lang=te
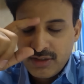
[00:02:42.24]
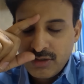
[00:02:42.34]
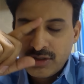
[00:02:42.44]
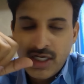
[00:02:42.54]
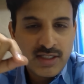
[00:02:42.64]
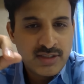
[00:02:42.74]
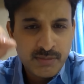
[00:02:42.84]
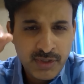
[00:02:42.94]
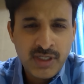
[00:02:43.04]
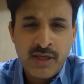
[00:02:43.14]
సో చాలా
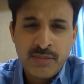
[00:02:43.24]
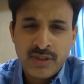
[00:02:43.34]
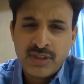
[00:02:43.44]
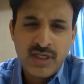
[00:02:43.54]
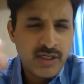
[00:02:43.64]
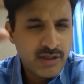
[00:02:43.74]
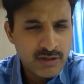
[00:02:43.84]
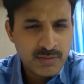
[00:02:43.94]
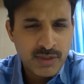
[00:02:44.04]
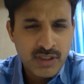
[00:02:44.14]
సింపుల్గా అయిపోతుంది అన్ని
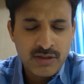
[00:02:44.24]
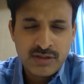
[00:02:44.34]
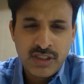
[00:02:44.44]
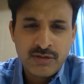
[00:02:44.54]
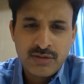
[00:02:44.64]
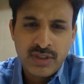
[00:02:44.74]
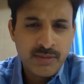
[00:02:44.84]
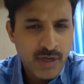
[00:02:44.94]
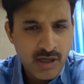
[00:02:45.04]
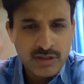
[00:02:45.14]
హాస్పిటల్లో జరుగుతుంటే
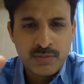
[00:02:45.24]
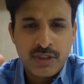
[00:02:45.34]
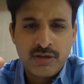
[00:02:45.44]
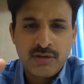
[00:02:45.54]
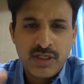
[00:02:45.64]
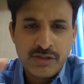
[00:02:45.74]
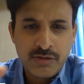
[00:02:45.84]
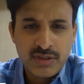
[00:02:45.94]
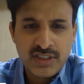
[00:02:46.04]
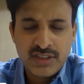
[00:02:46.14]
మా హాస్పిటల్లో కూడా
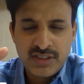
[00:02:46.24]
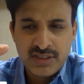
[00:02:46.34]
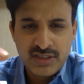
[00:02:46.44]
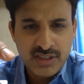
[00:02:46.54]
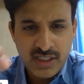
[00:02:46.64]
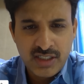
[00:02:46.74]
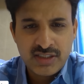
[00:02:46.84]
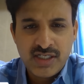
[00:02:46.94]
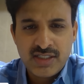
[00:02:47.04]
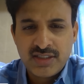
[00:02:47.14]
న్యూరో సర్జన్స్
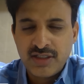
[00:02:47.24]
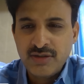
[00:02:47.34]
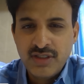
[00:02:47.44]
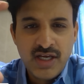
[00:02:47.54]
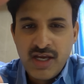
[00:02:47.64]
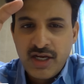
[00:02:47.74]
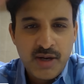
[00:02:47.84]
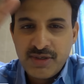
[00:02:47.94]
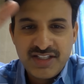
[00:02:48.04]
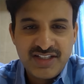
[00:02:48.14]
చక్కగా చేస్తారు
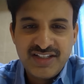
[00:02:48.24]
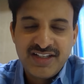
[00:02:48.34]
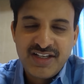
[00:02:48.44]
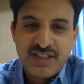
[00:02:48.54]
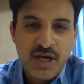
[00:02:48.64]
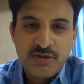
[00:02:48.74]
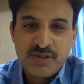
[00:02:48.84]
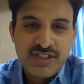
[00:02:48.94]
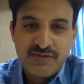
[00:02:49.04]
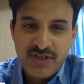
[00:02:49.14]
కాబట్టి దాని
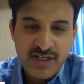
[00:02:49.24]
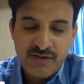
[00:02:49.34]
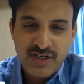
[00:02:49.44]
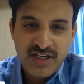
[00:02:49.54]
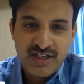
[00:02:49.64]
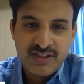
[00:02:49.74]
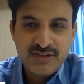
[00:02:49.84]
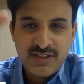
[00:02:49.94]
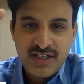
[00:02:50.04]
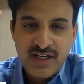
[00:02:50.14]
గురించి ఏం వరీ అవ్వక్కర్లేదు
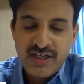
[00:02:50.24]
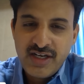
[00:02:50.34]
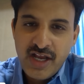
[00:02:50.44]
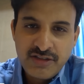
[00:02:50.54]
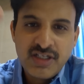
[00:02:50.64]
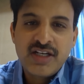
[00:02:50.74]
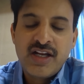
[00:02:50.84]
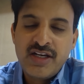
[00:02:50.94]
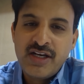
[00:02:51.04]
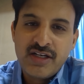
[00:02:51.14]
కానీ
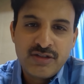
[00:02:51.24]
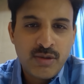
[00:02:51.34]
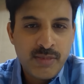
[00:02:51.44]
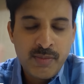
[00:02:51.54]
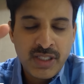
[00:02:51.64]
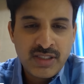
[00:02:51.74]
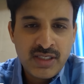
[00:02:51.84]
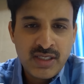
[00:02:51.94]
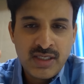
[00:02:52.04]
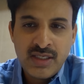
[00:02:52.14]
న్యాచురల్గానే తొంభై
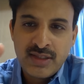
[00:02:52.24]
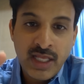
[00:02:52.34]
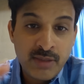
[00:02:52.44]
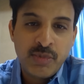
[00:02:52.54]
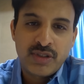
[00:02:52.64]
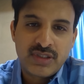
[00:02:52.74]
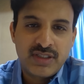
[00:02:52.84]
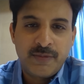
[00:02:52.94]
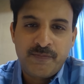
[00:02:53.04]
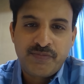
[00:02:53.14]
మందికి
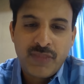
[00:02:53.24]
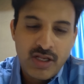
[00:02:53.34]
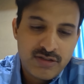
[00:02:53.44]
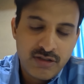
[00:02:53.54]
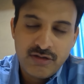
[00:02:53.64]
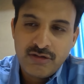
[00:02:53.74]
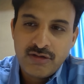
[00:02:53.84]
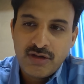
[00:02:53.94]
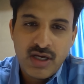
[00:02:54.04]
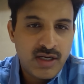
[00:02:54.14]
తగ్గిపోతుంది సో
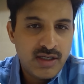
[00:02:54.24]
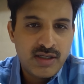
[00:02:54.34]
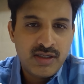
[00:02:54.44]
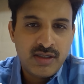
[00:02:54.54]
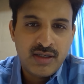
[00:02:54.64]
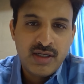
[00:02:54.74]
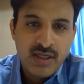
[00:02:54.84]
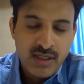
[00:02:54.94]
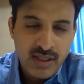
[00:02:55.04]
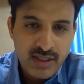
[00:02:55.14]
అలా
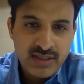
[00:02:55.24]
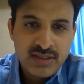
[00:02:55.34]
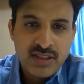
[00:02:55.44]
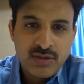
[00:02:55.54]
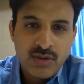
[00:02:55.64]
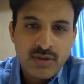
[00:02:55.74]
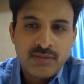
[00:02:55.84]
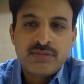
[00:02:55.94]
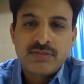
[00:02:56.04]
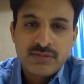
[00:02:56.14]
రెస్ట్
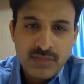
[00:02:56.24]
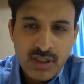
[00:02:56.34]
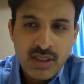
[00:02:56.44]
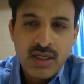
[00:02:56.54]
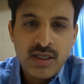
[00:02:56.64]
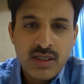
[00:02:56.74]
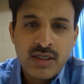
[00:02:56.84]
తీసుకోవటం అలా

--

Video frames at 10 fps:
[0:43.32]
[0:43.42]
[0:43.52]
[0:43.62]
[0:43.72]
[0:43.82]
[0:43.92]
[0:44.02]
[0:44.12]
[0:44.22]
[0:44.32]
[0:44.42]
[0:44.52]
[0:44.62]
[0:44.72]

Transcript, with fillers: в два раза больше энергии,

== Problem requirements ==
Return, exactly as they stand, the lines above from the one with "[00:02:42.34]" to the one with "[00:02:44.04]", omitting any pictures among them.

== Worked solution ==
[00:02:42.34]
[00:02:42.44]
[00:02:42.54]
[00:02:42.64]
[00:02:42.74]
[00:02:42.84]
[00:02:42.94]
[00:02:43.04]
[00:02:43.14]
సో చాలా
[00:02:43.24]
[00:02:43.34]
[00:02:43.44]
[00:02:43.54]
[00:02:43.64]
[00:02:43.74]
[00:02:43.84]
[00:02:43.94]
[00:02:44.04]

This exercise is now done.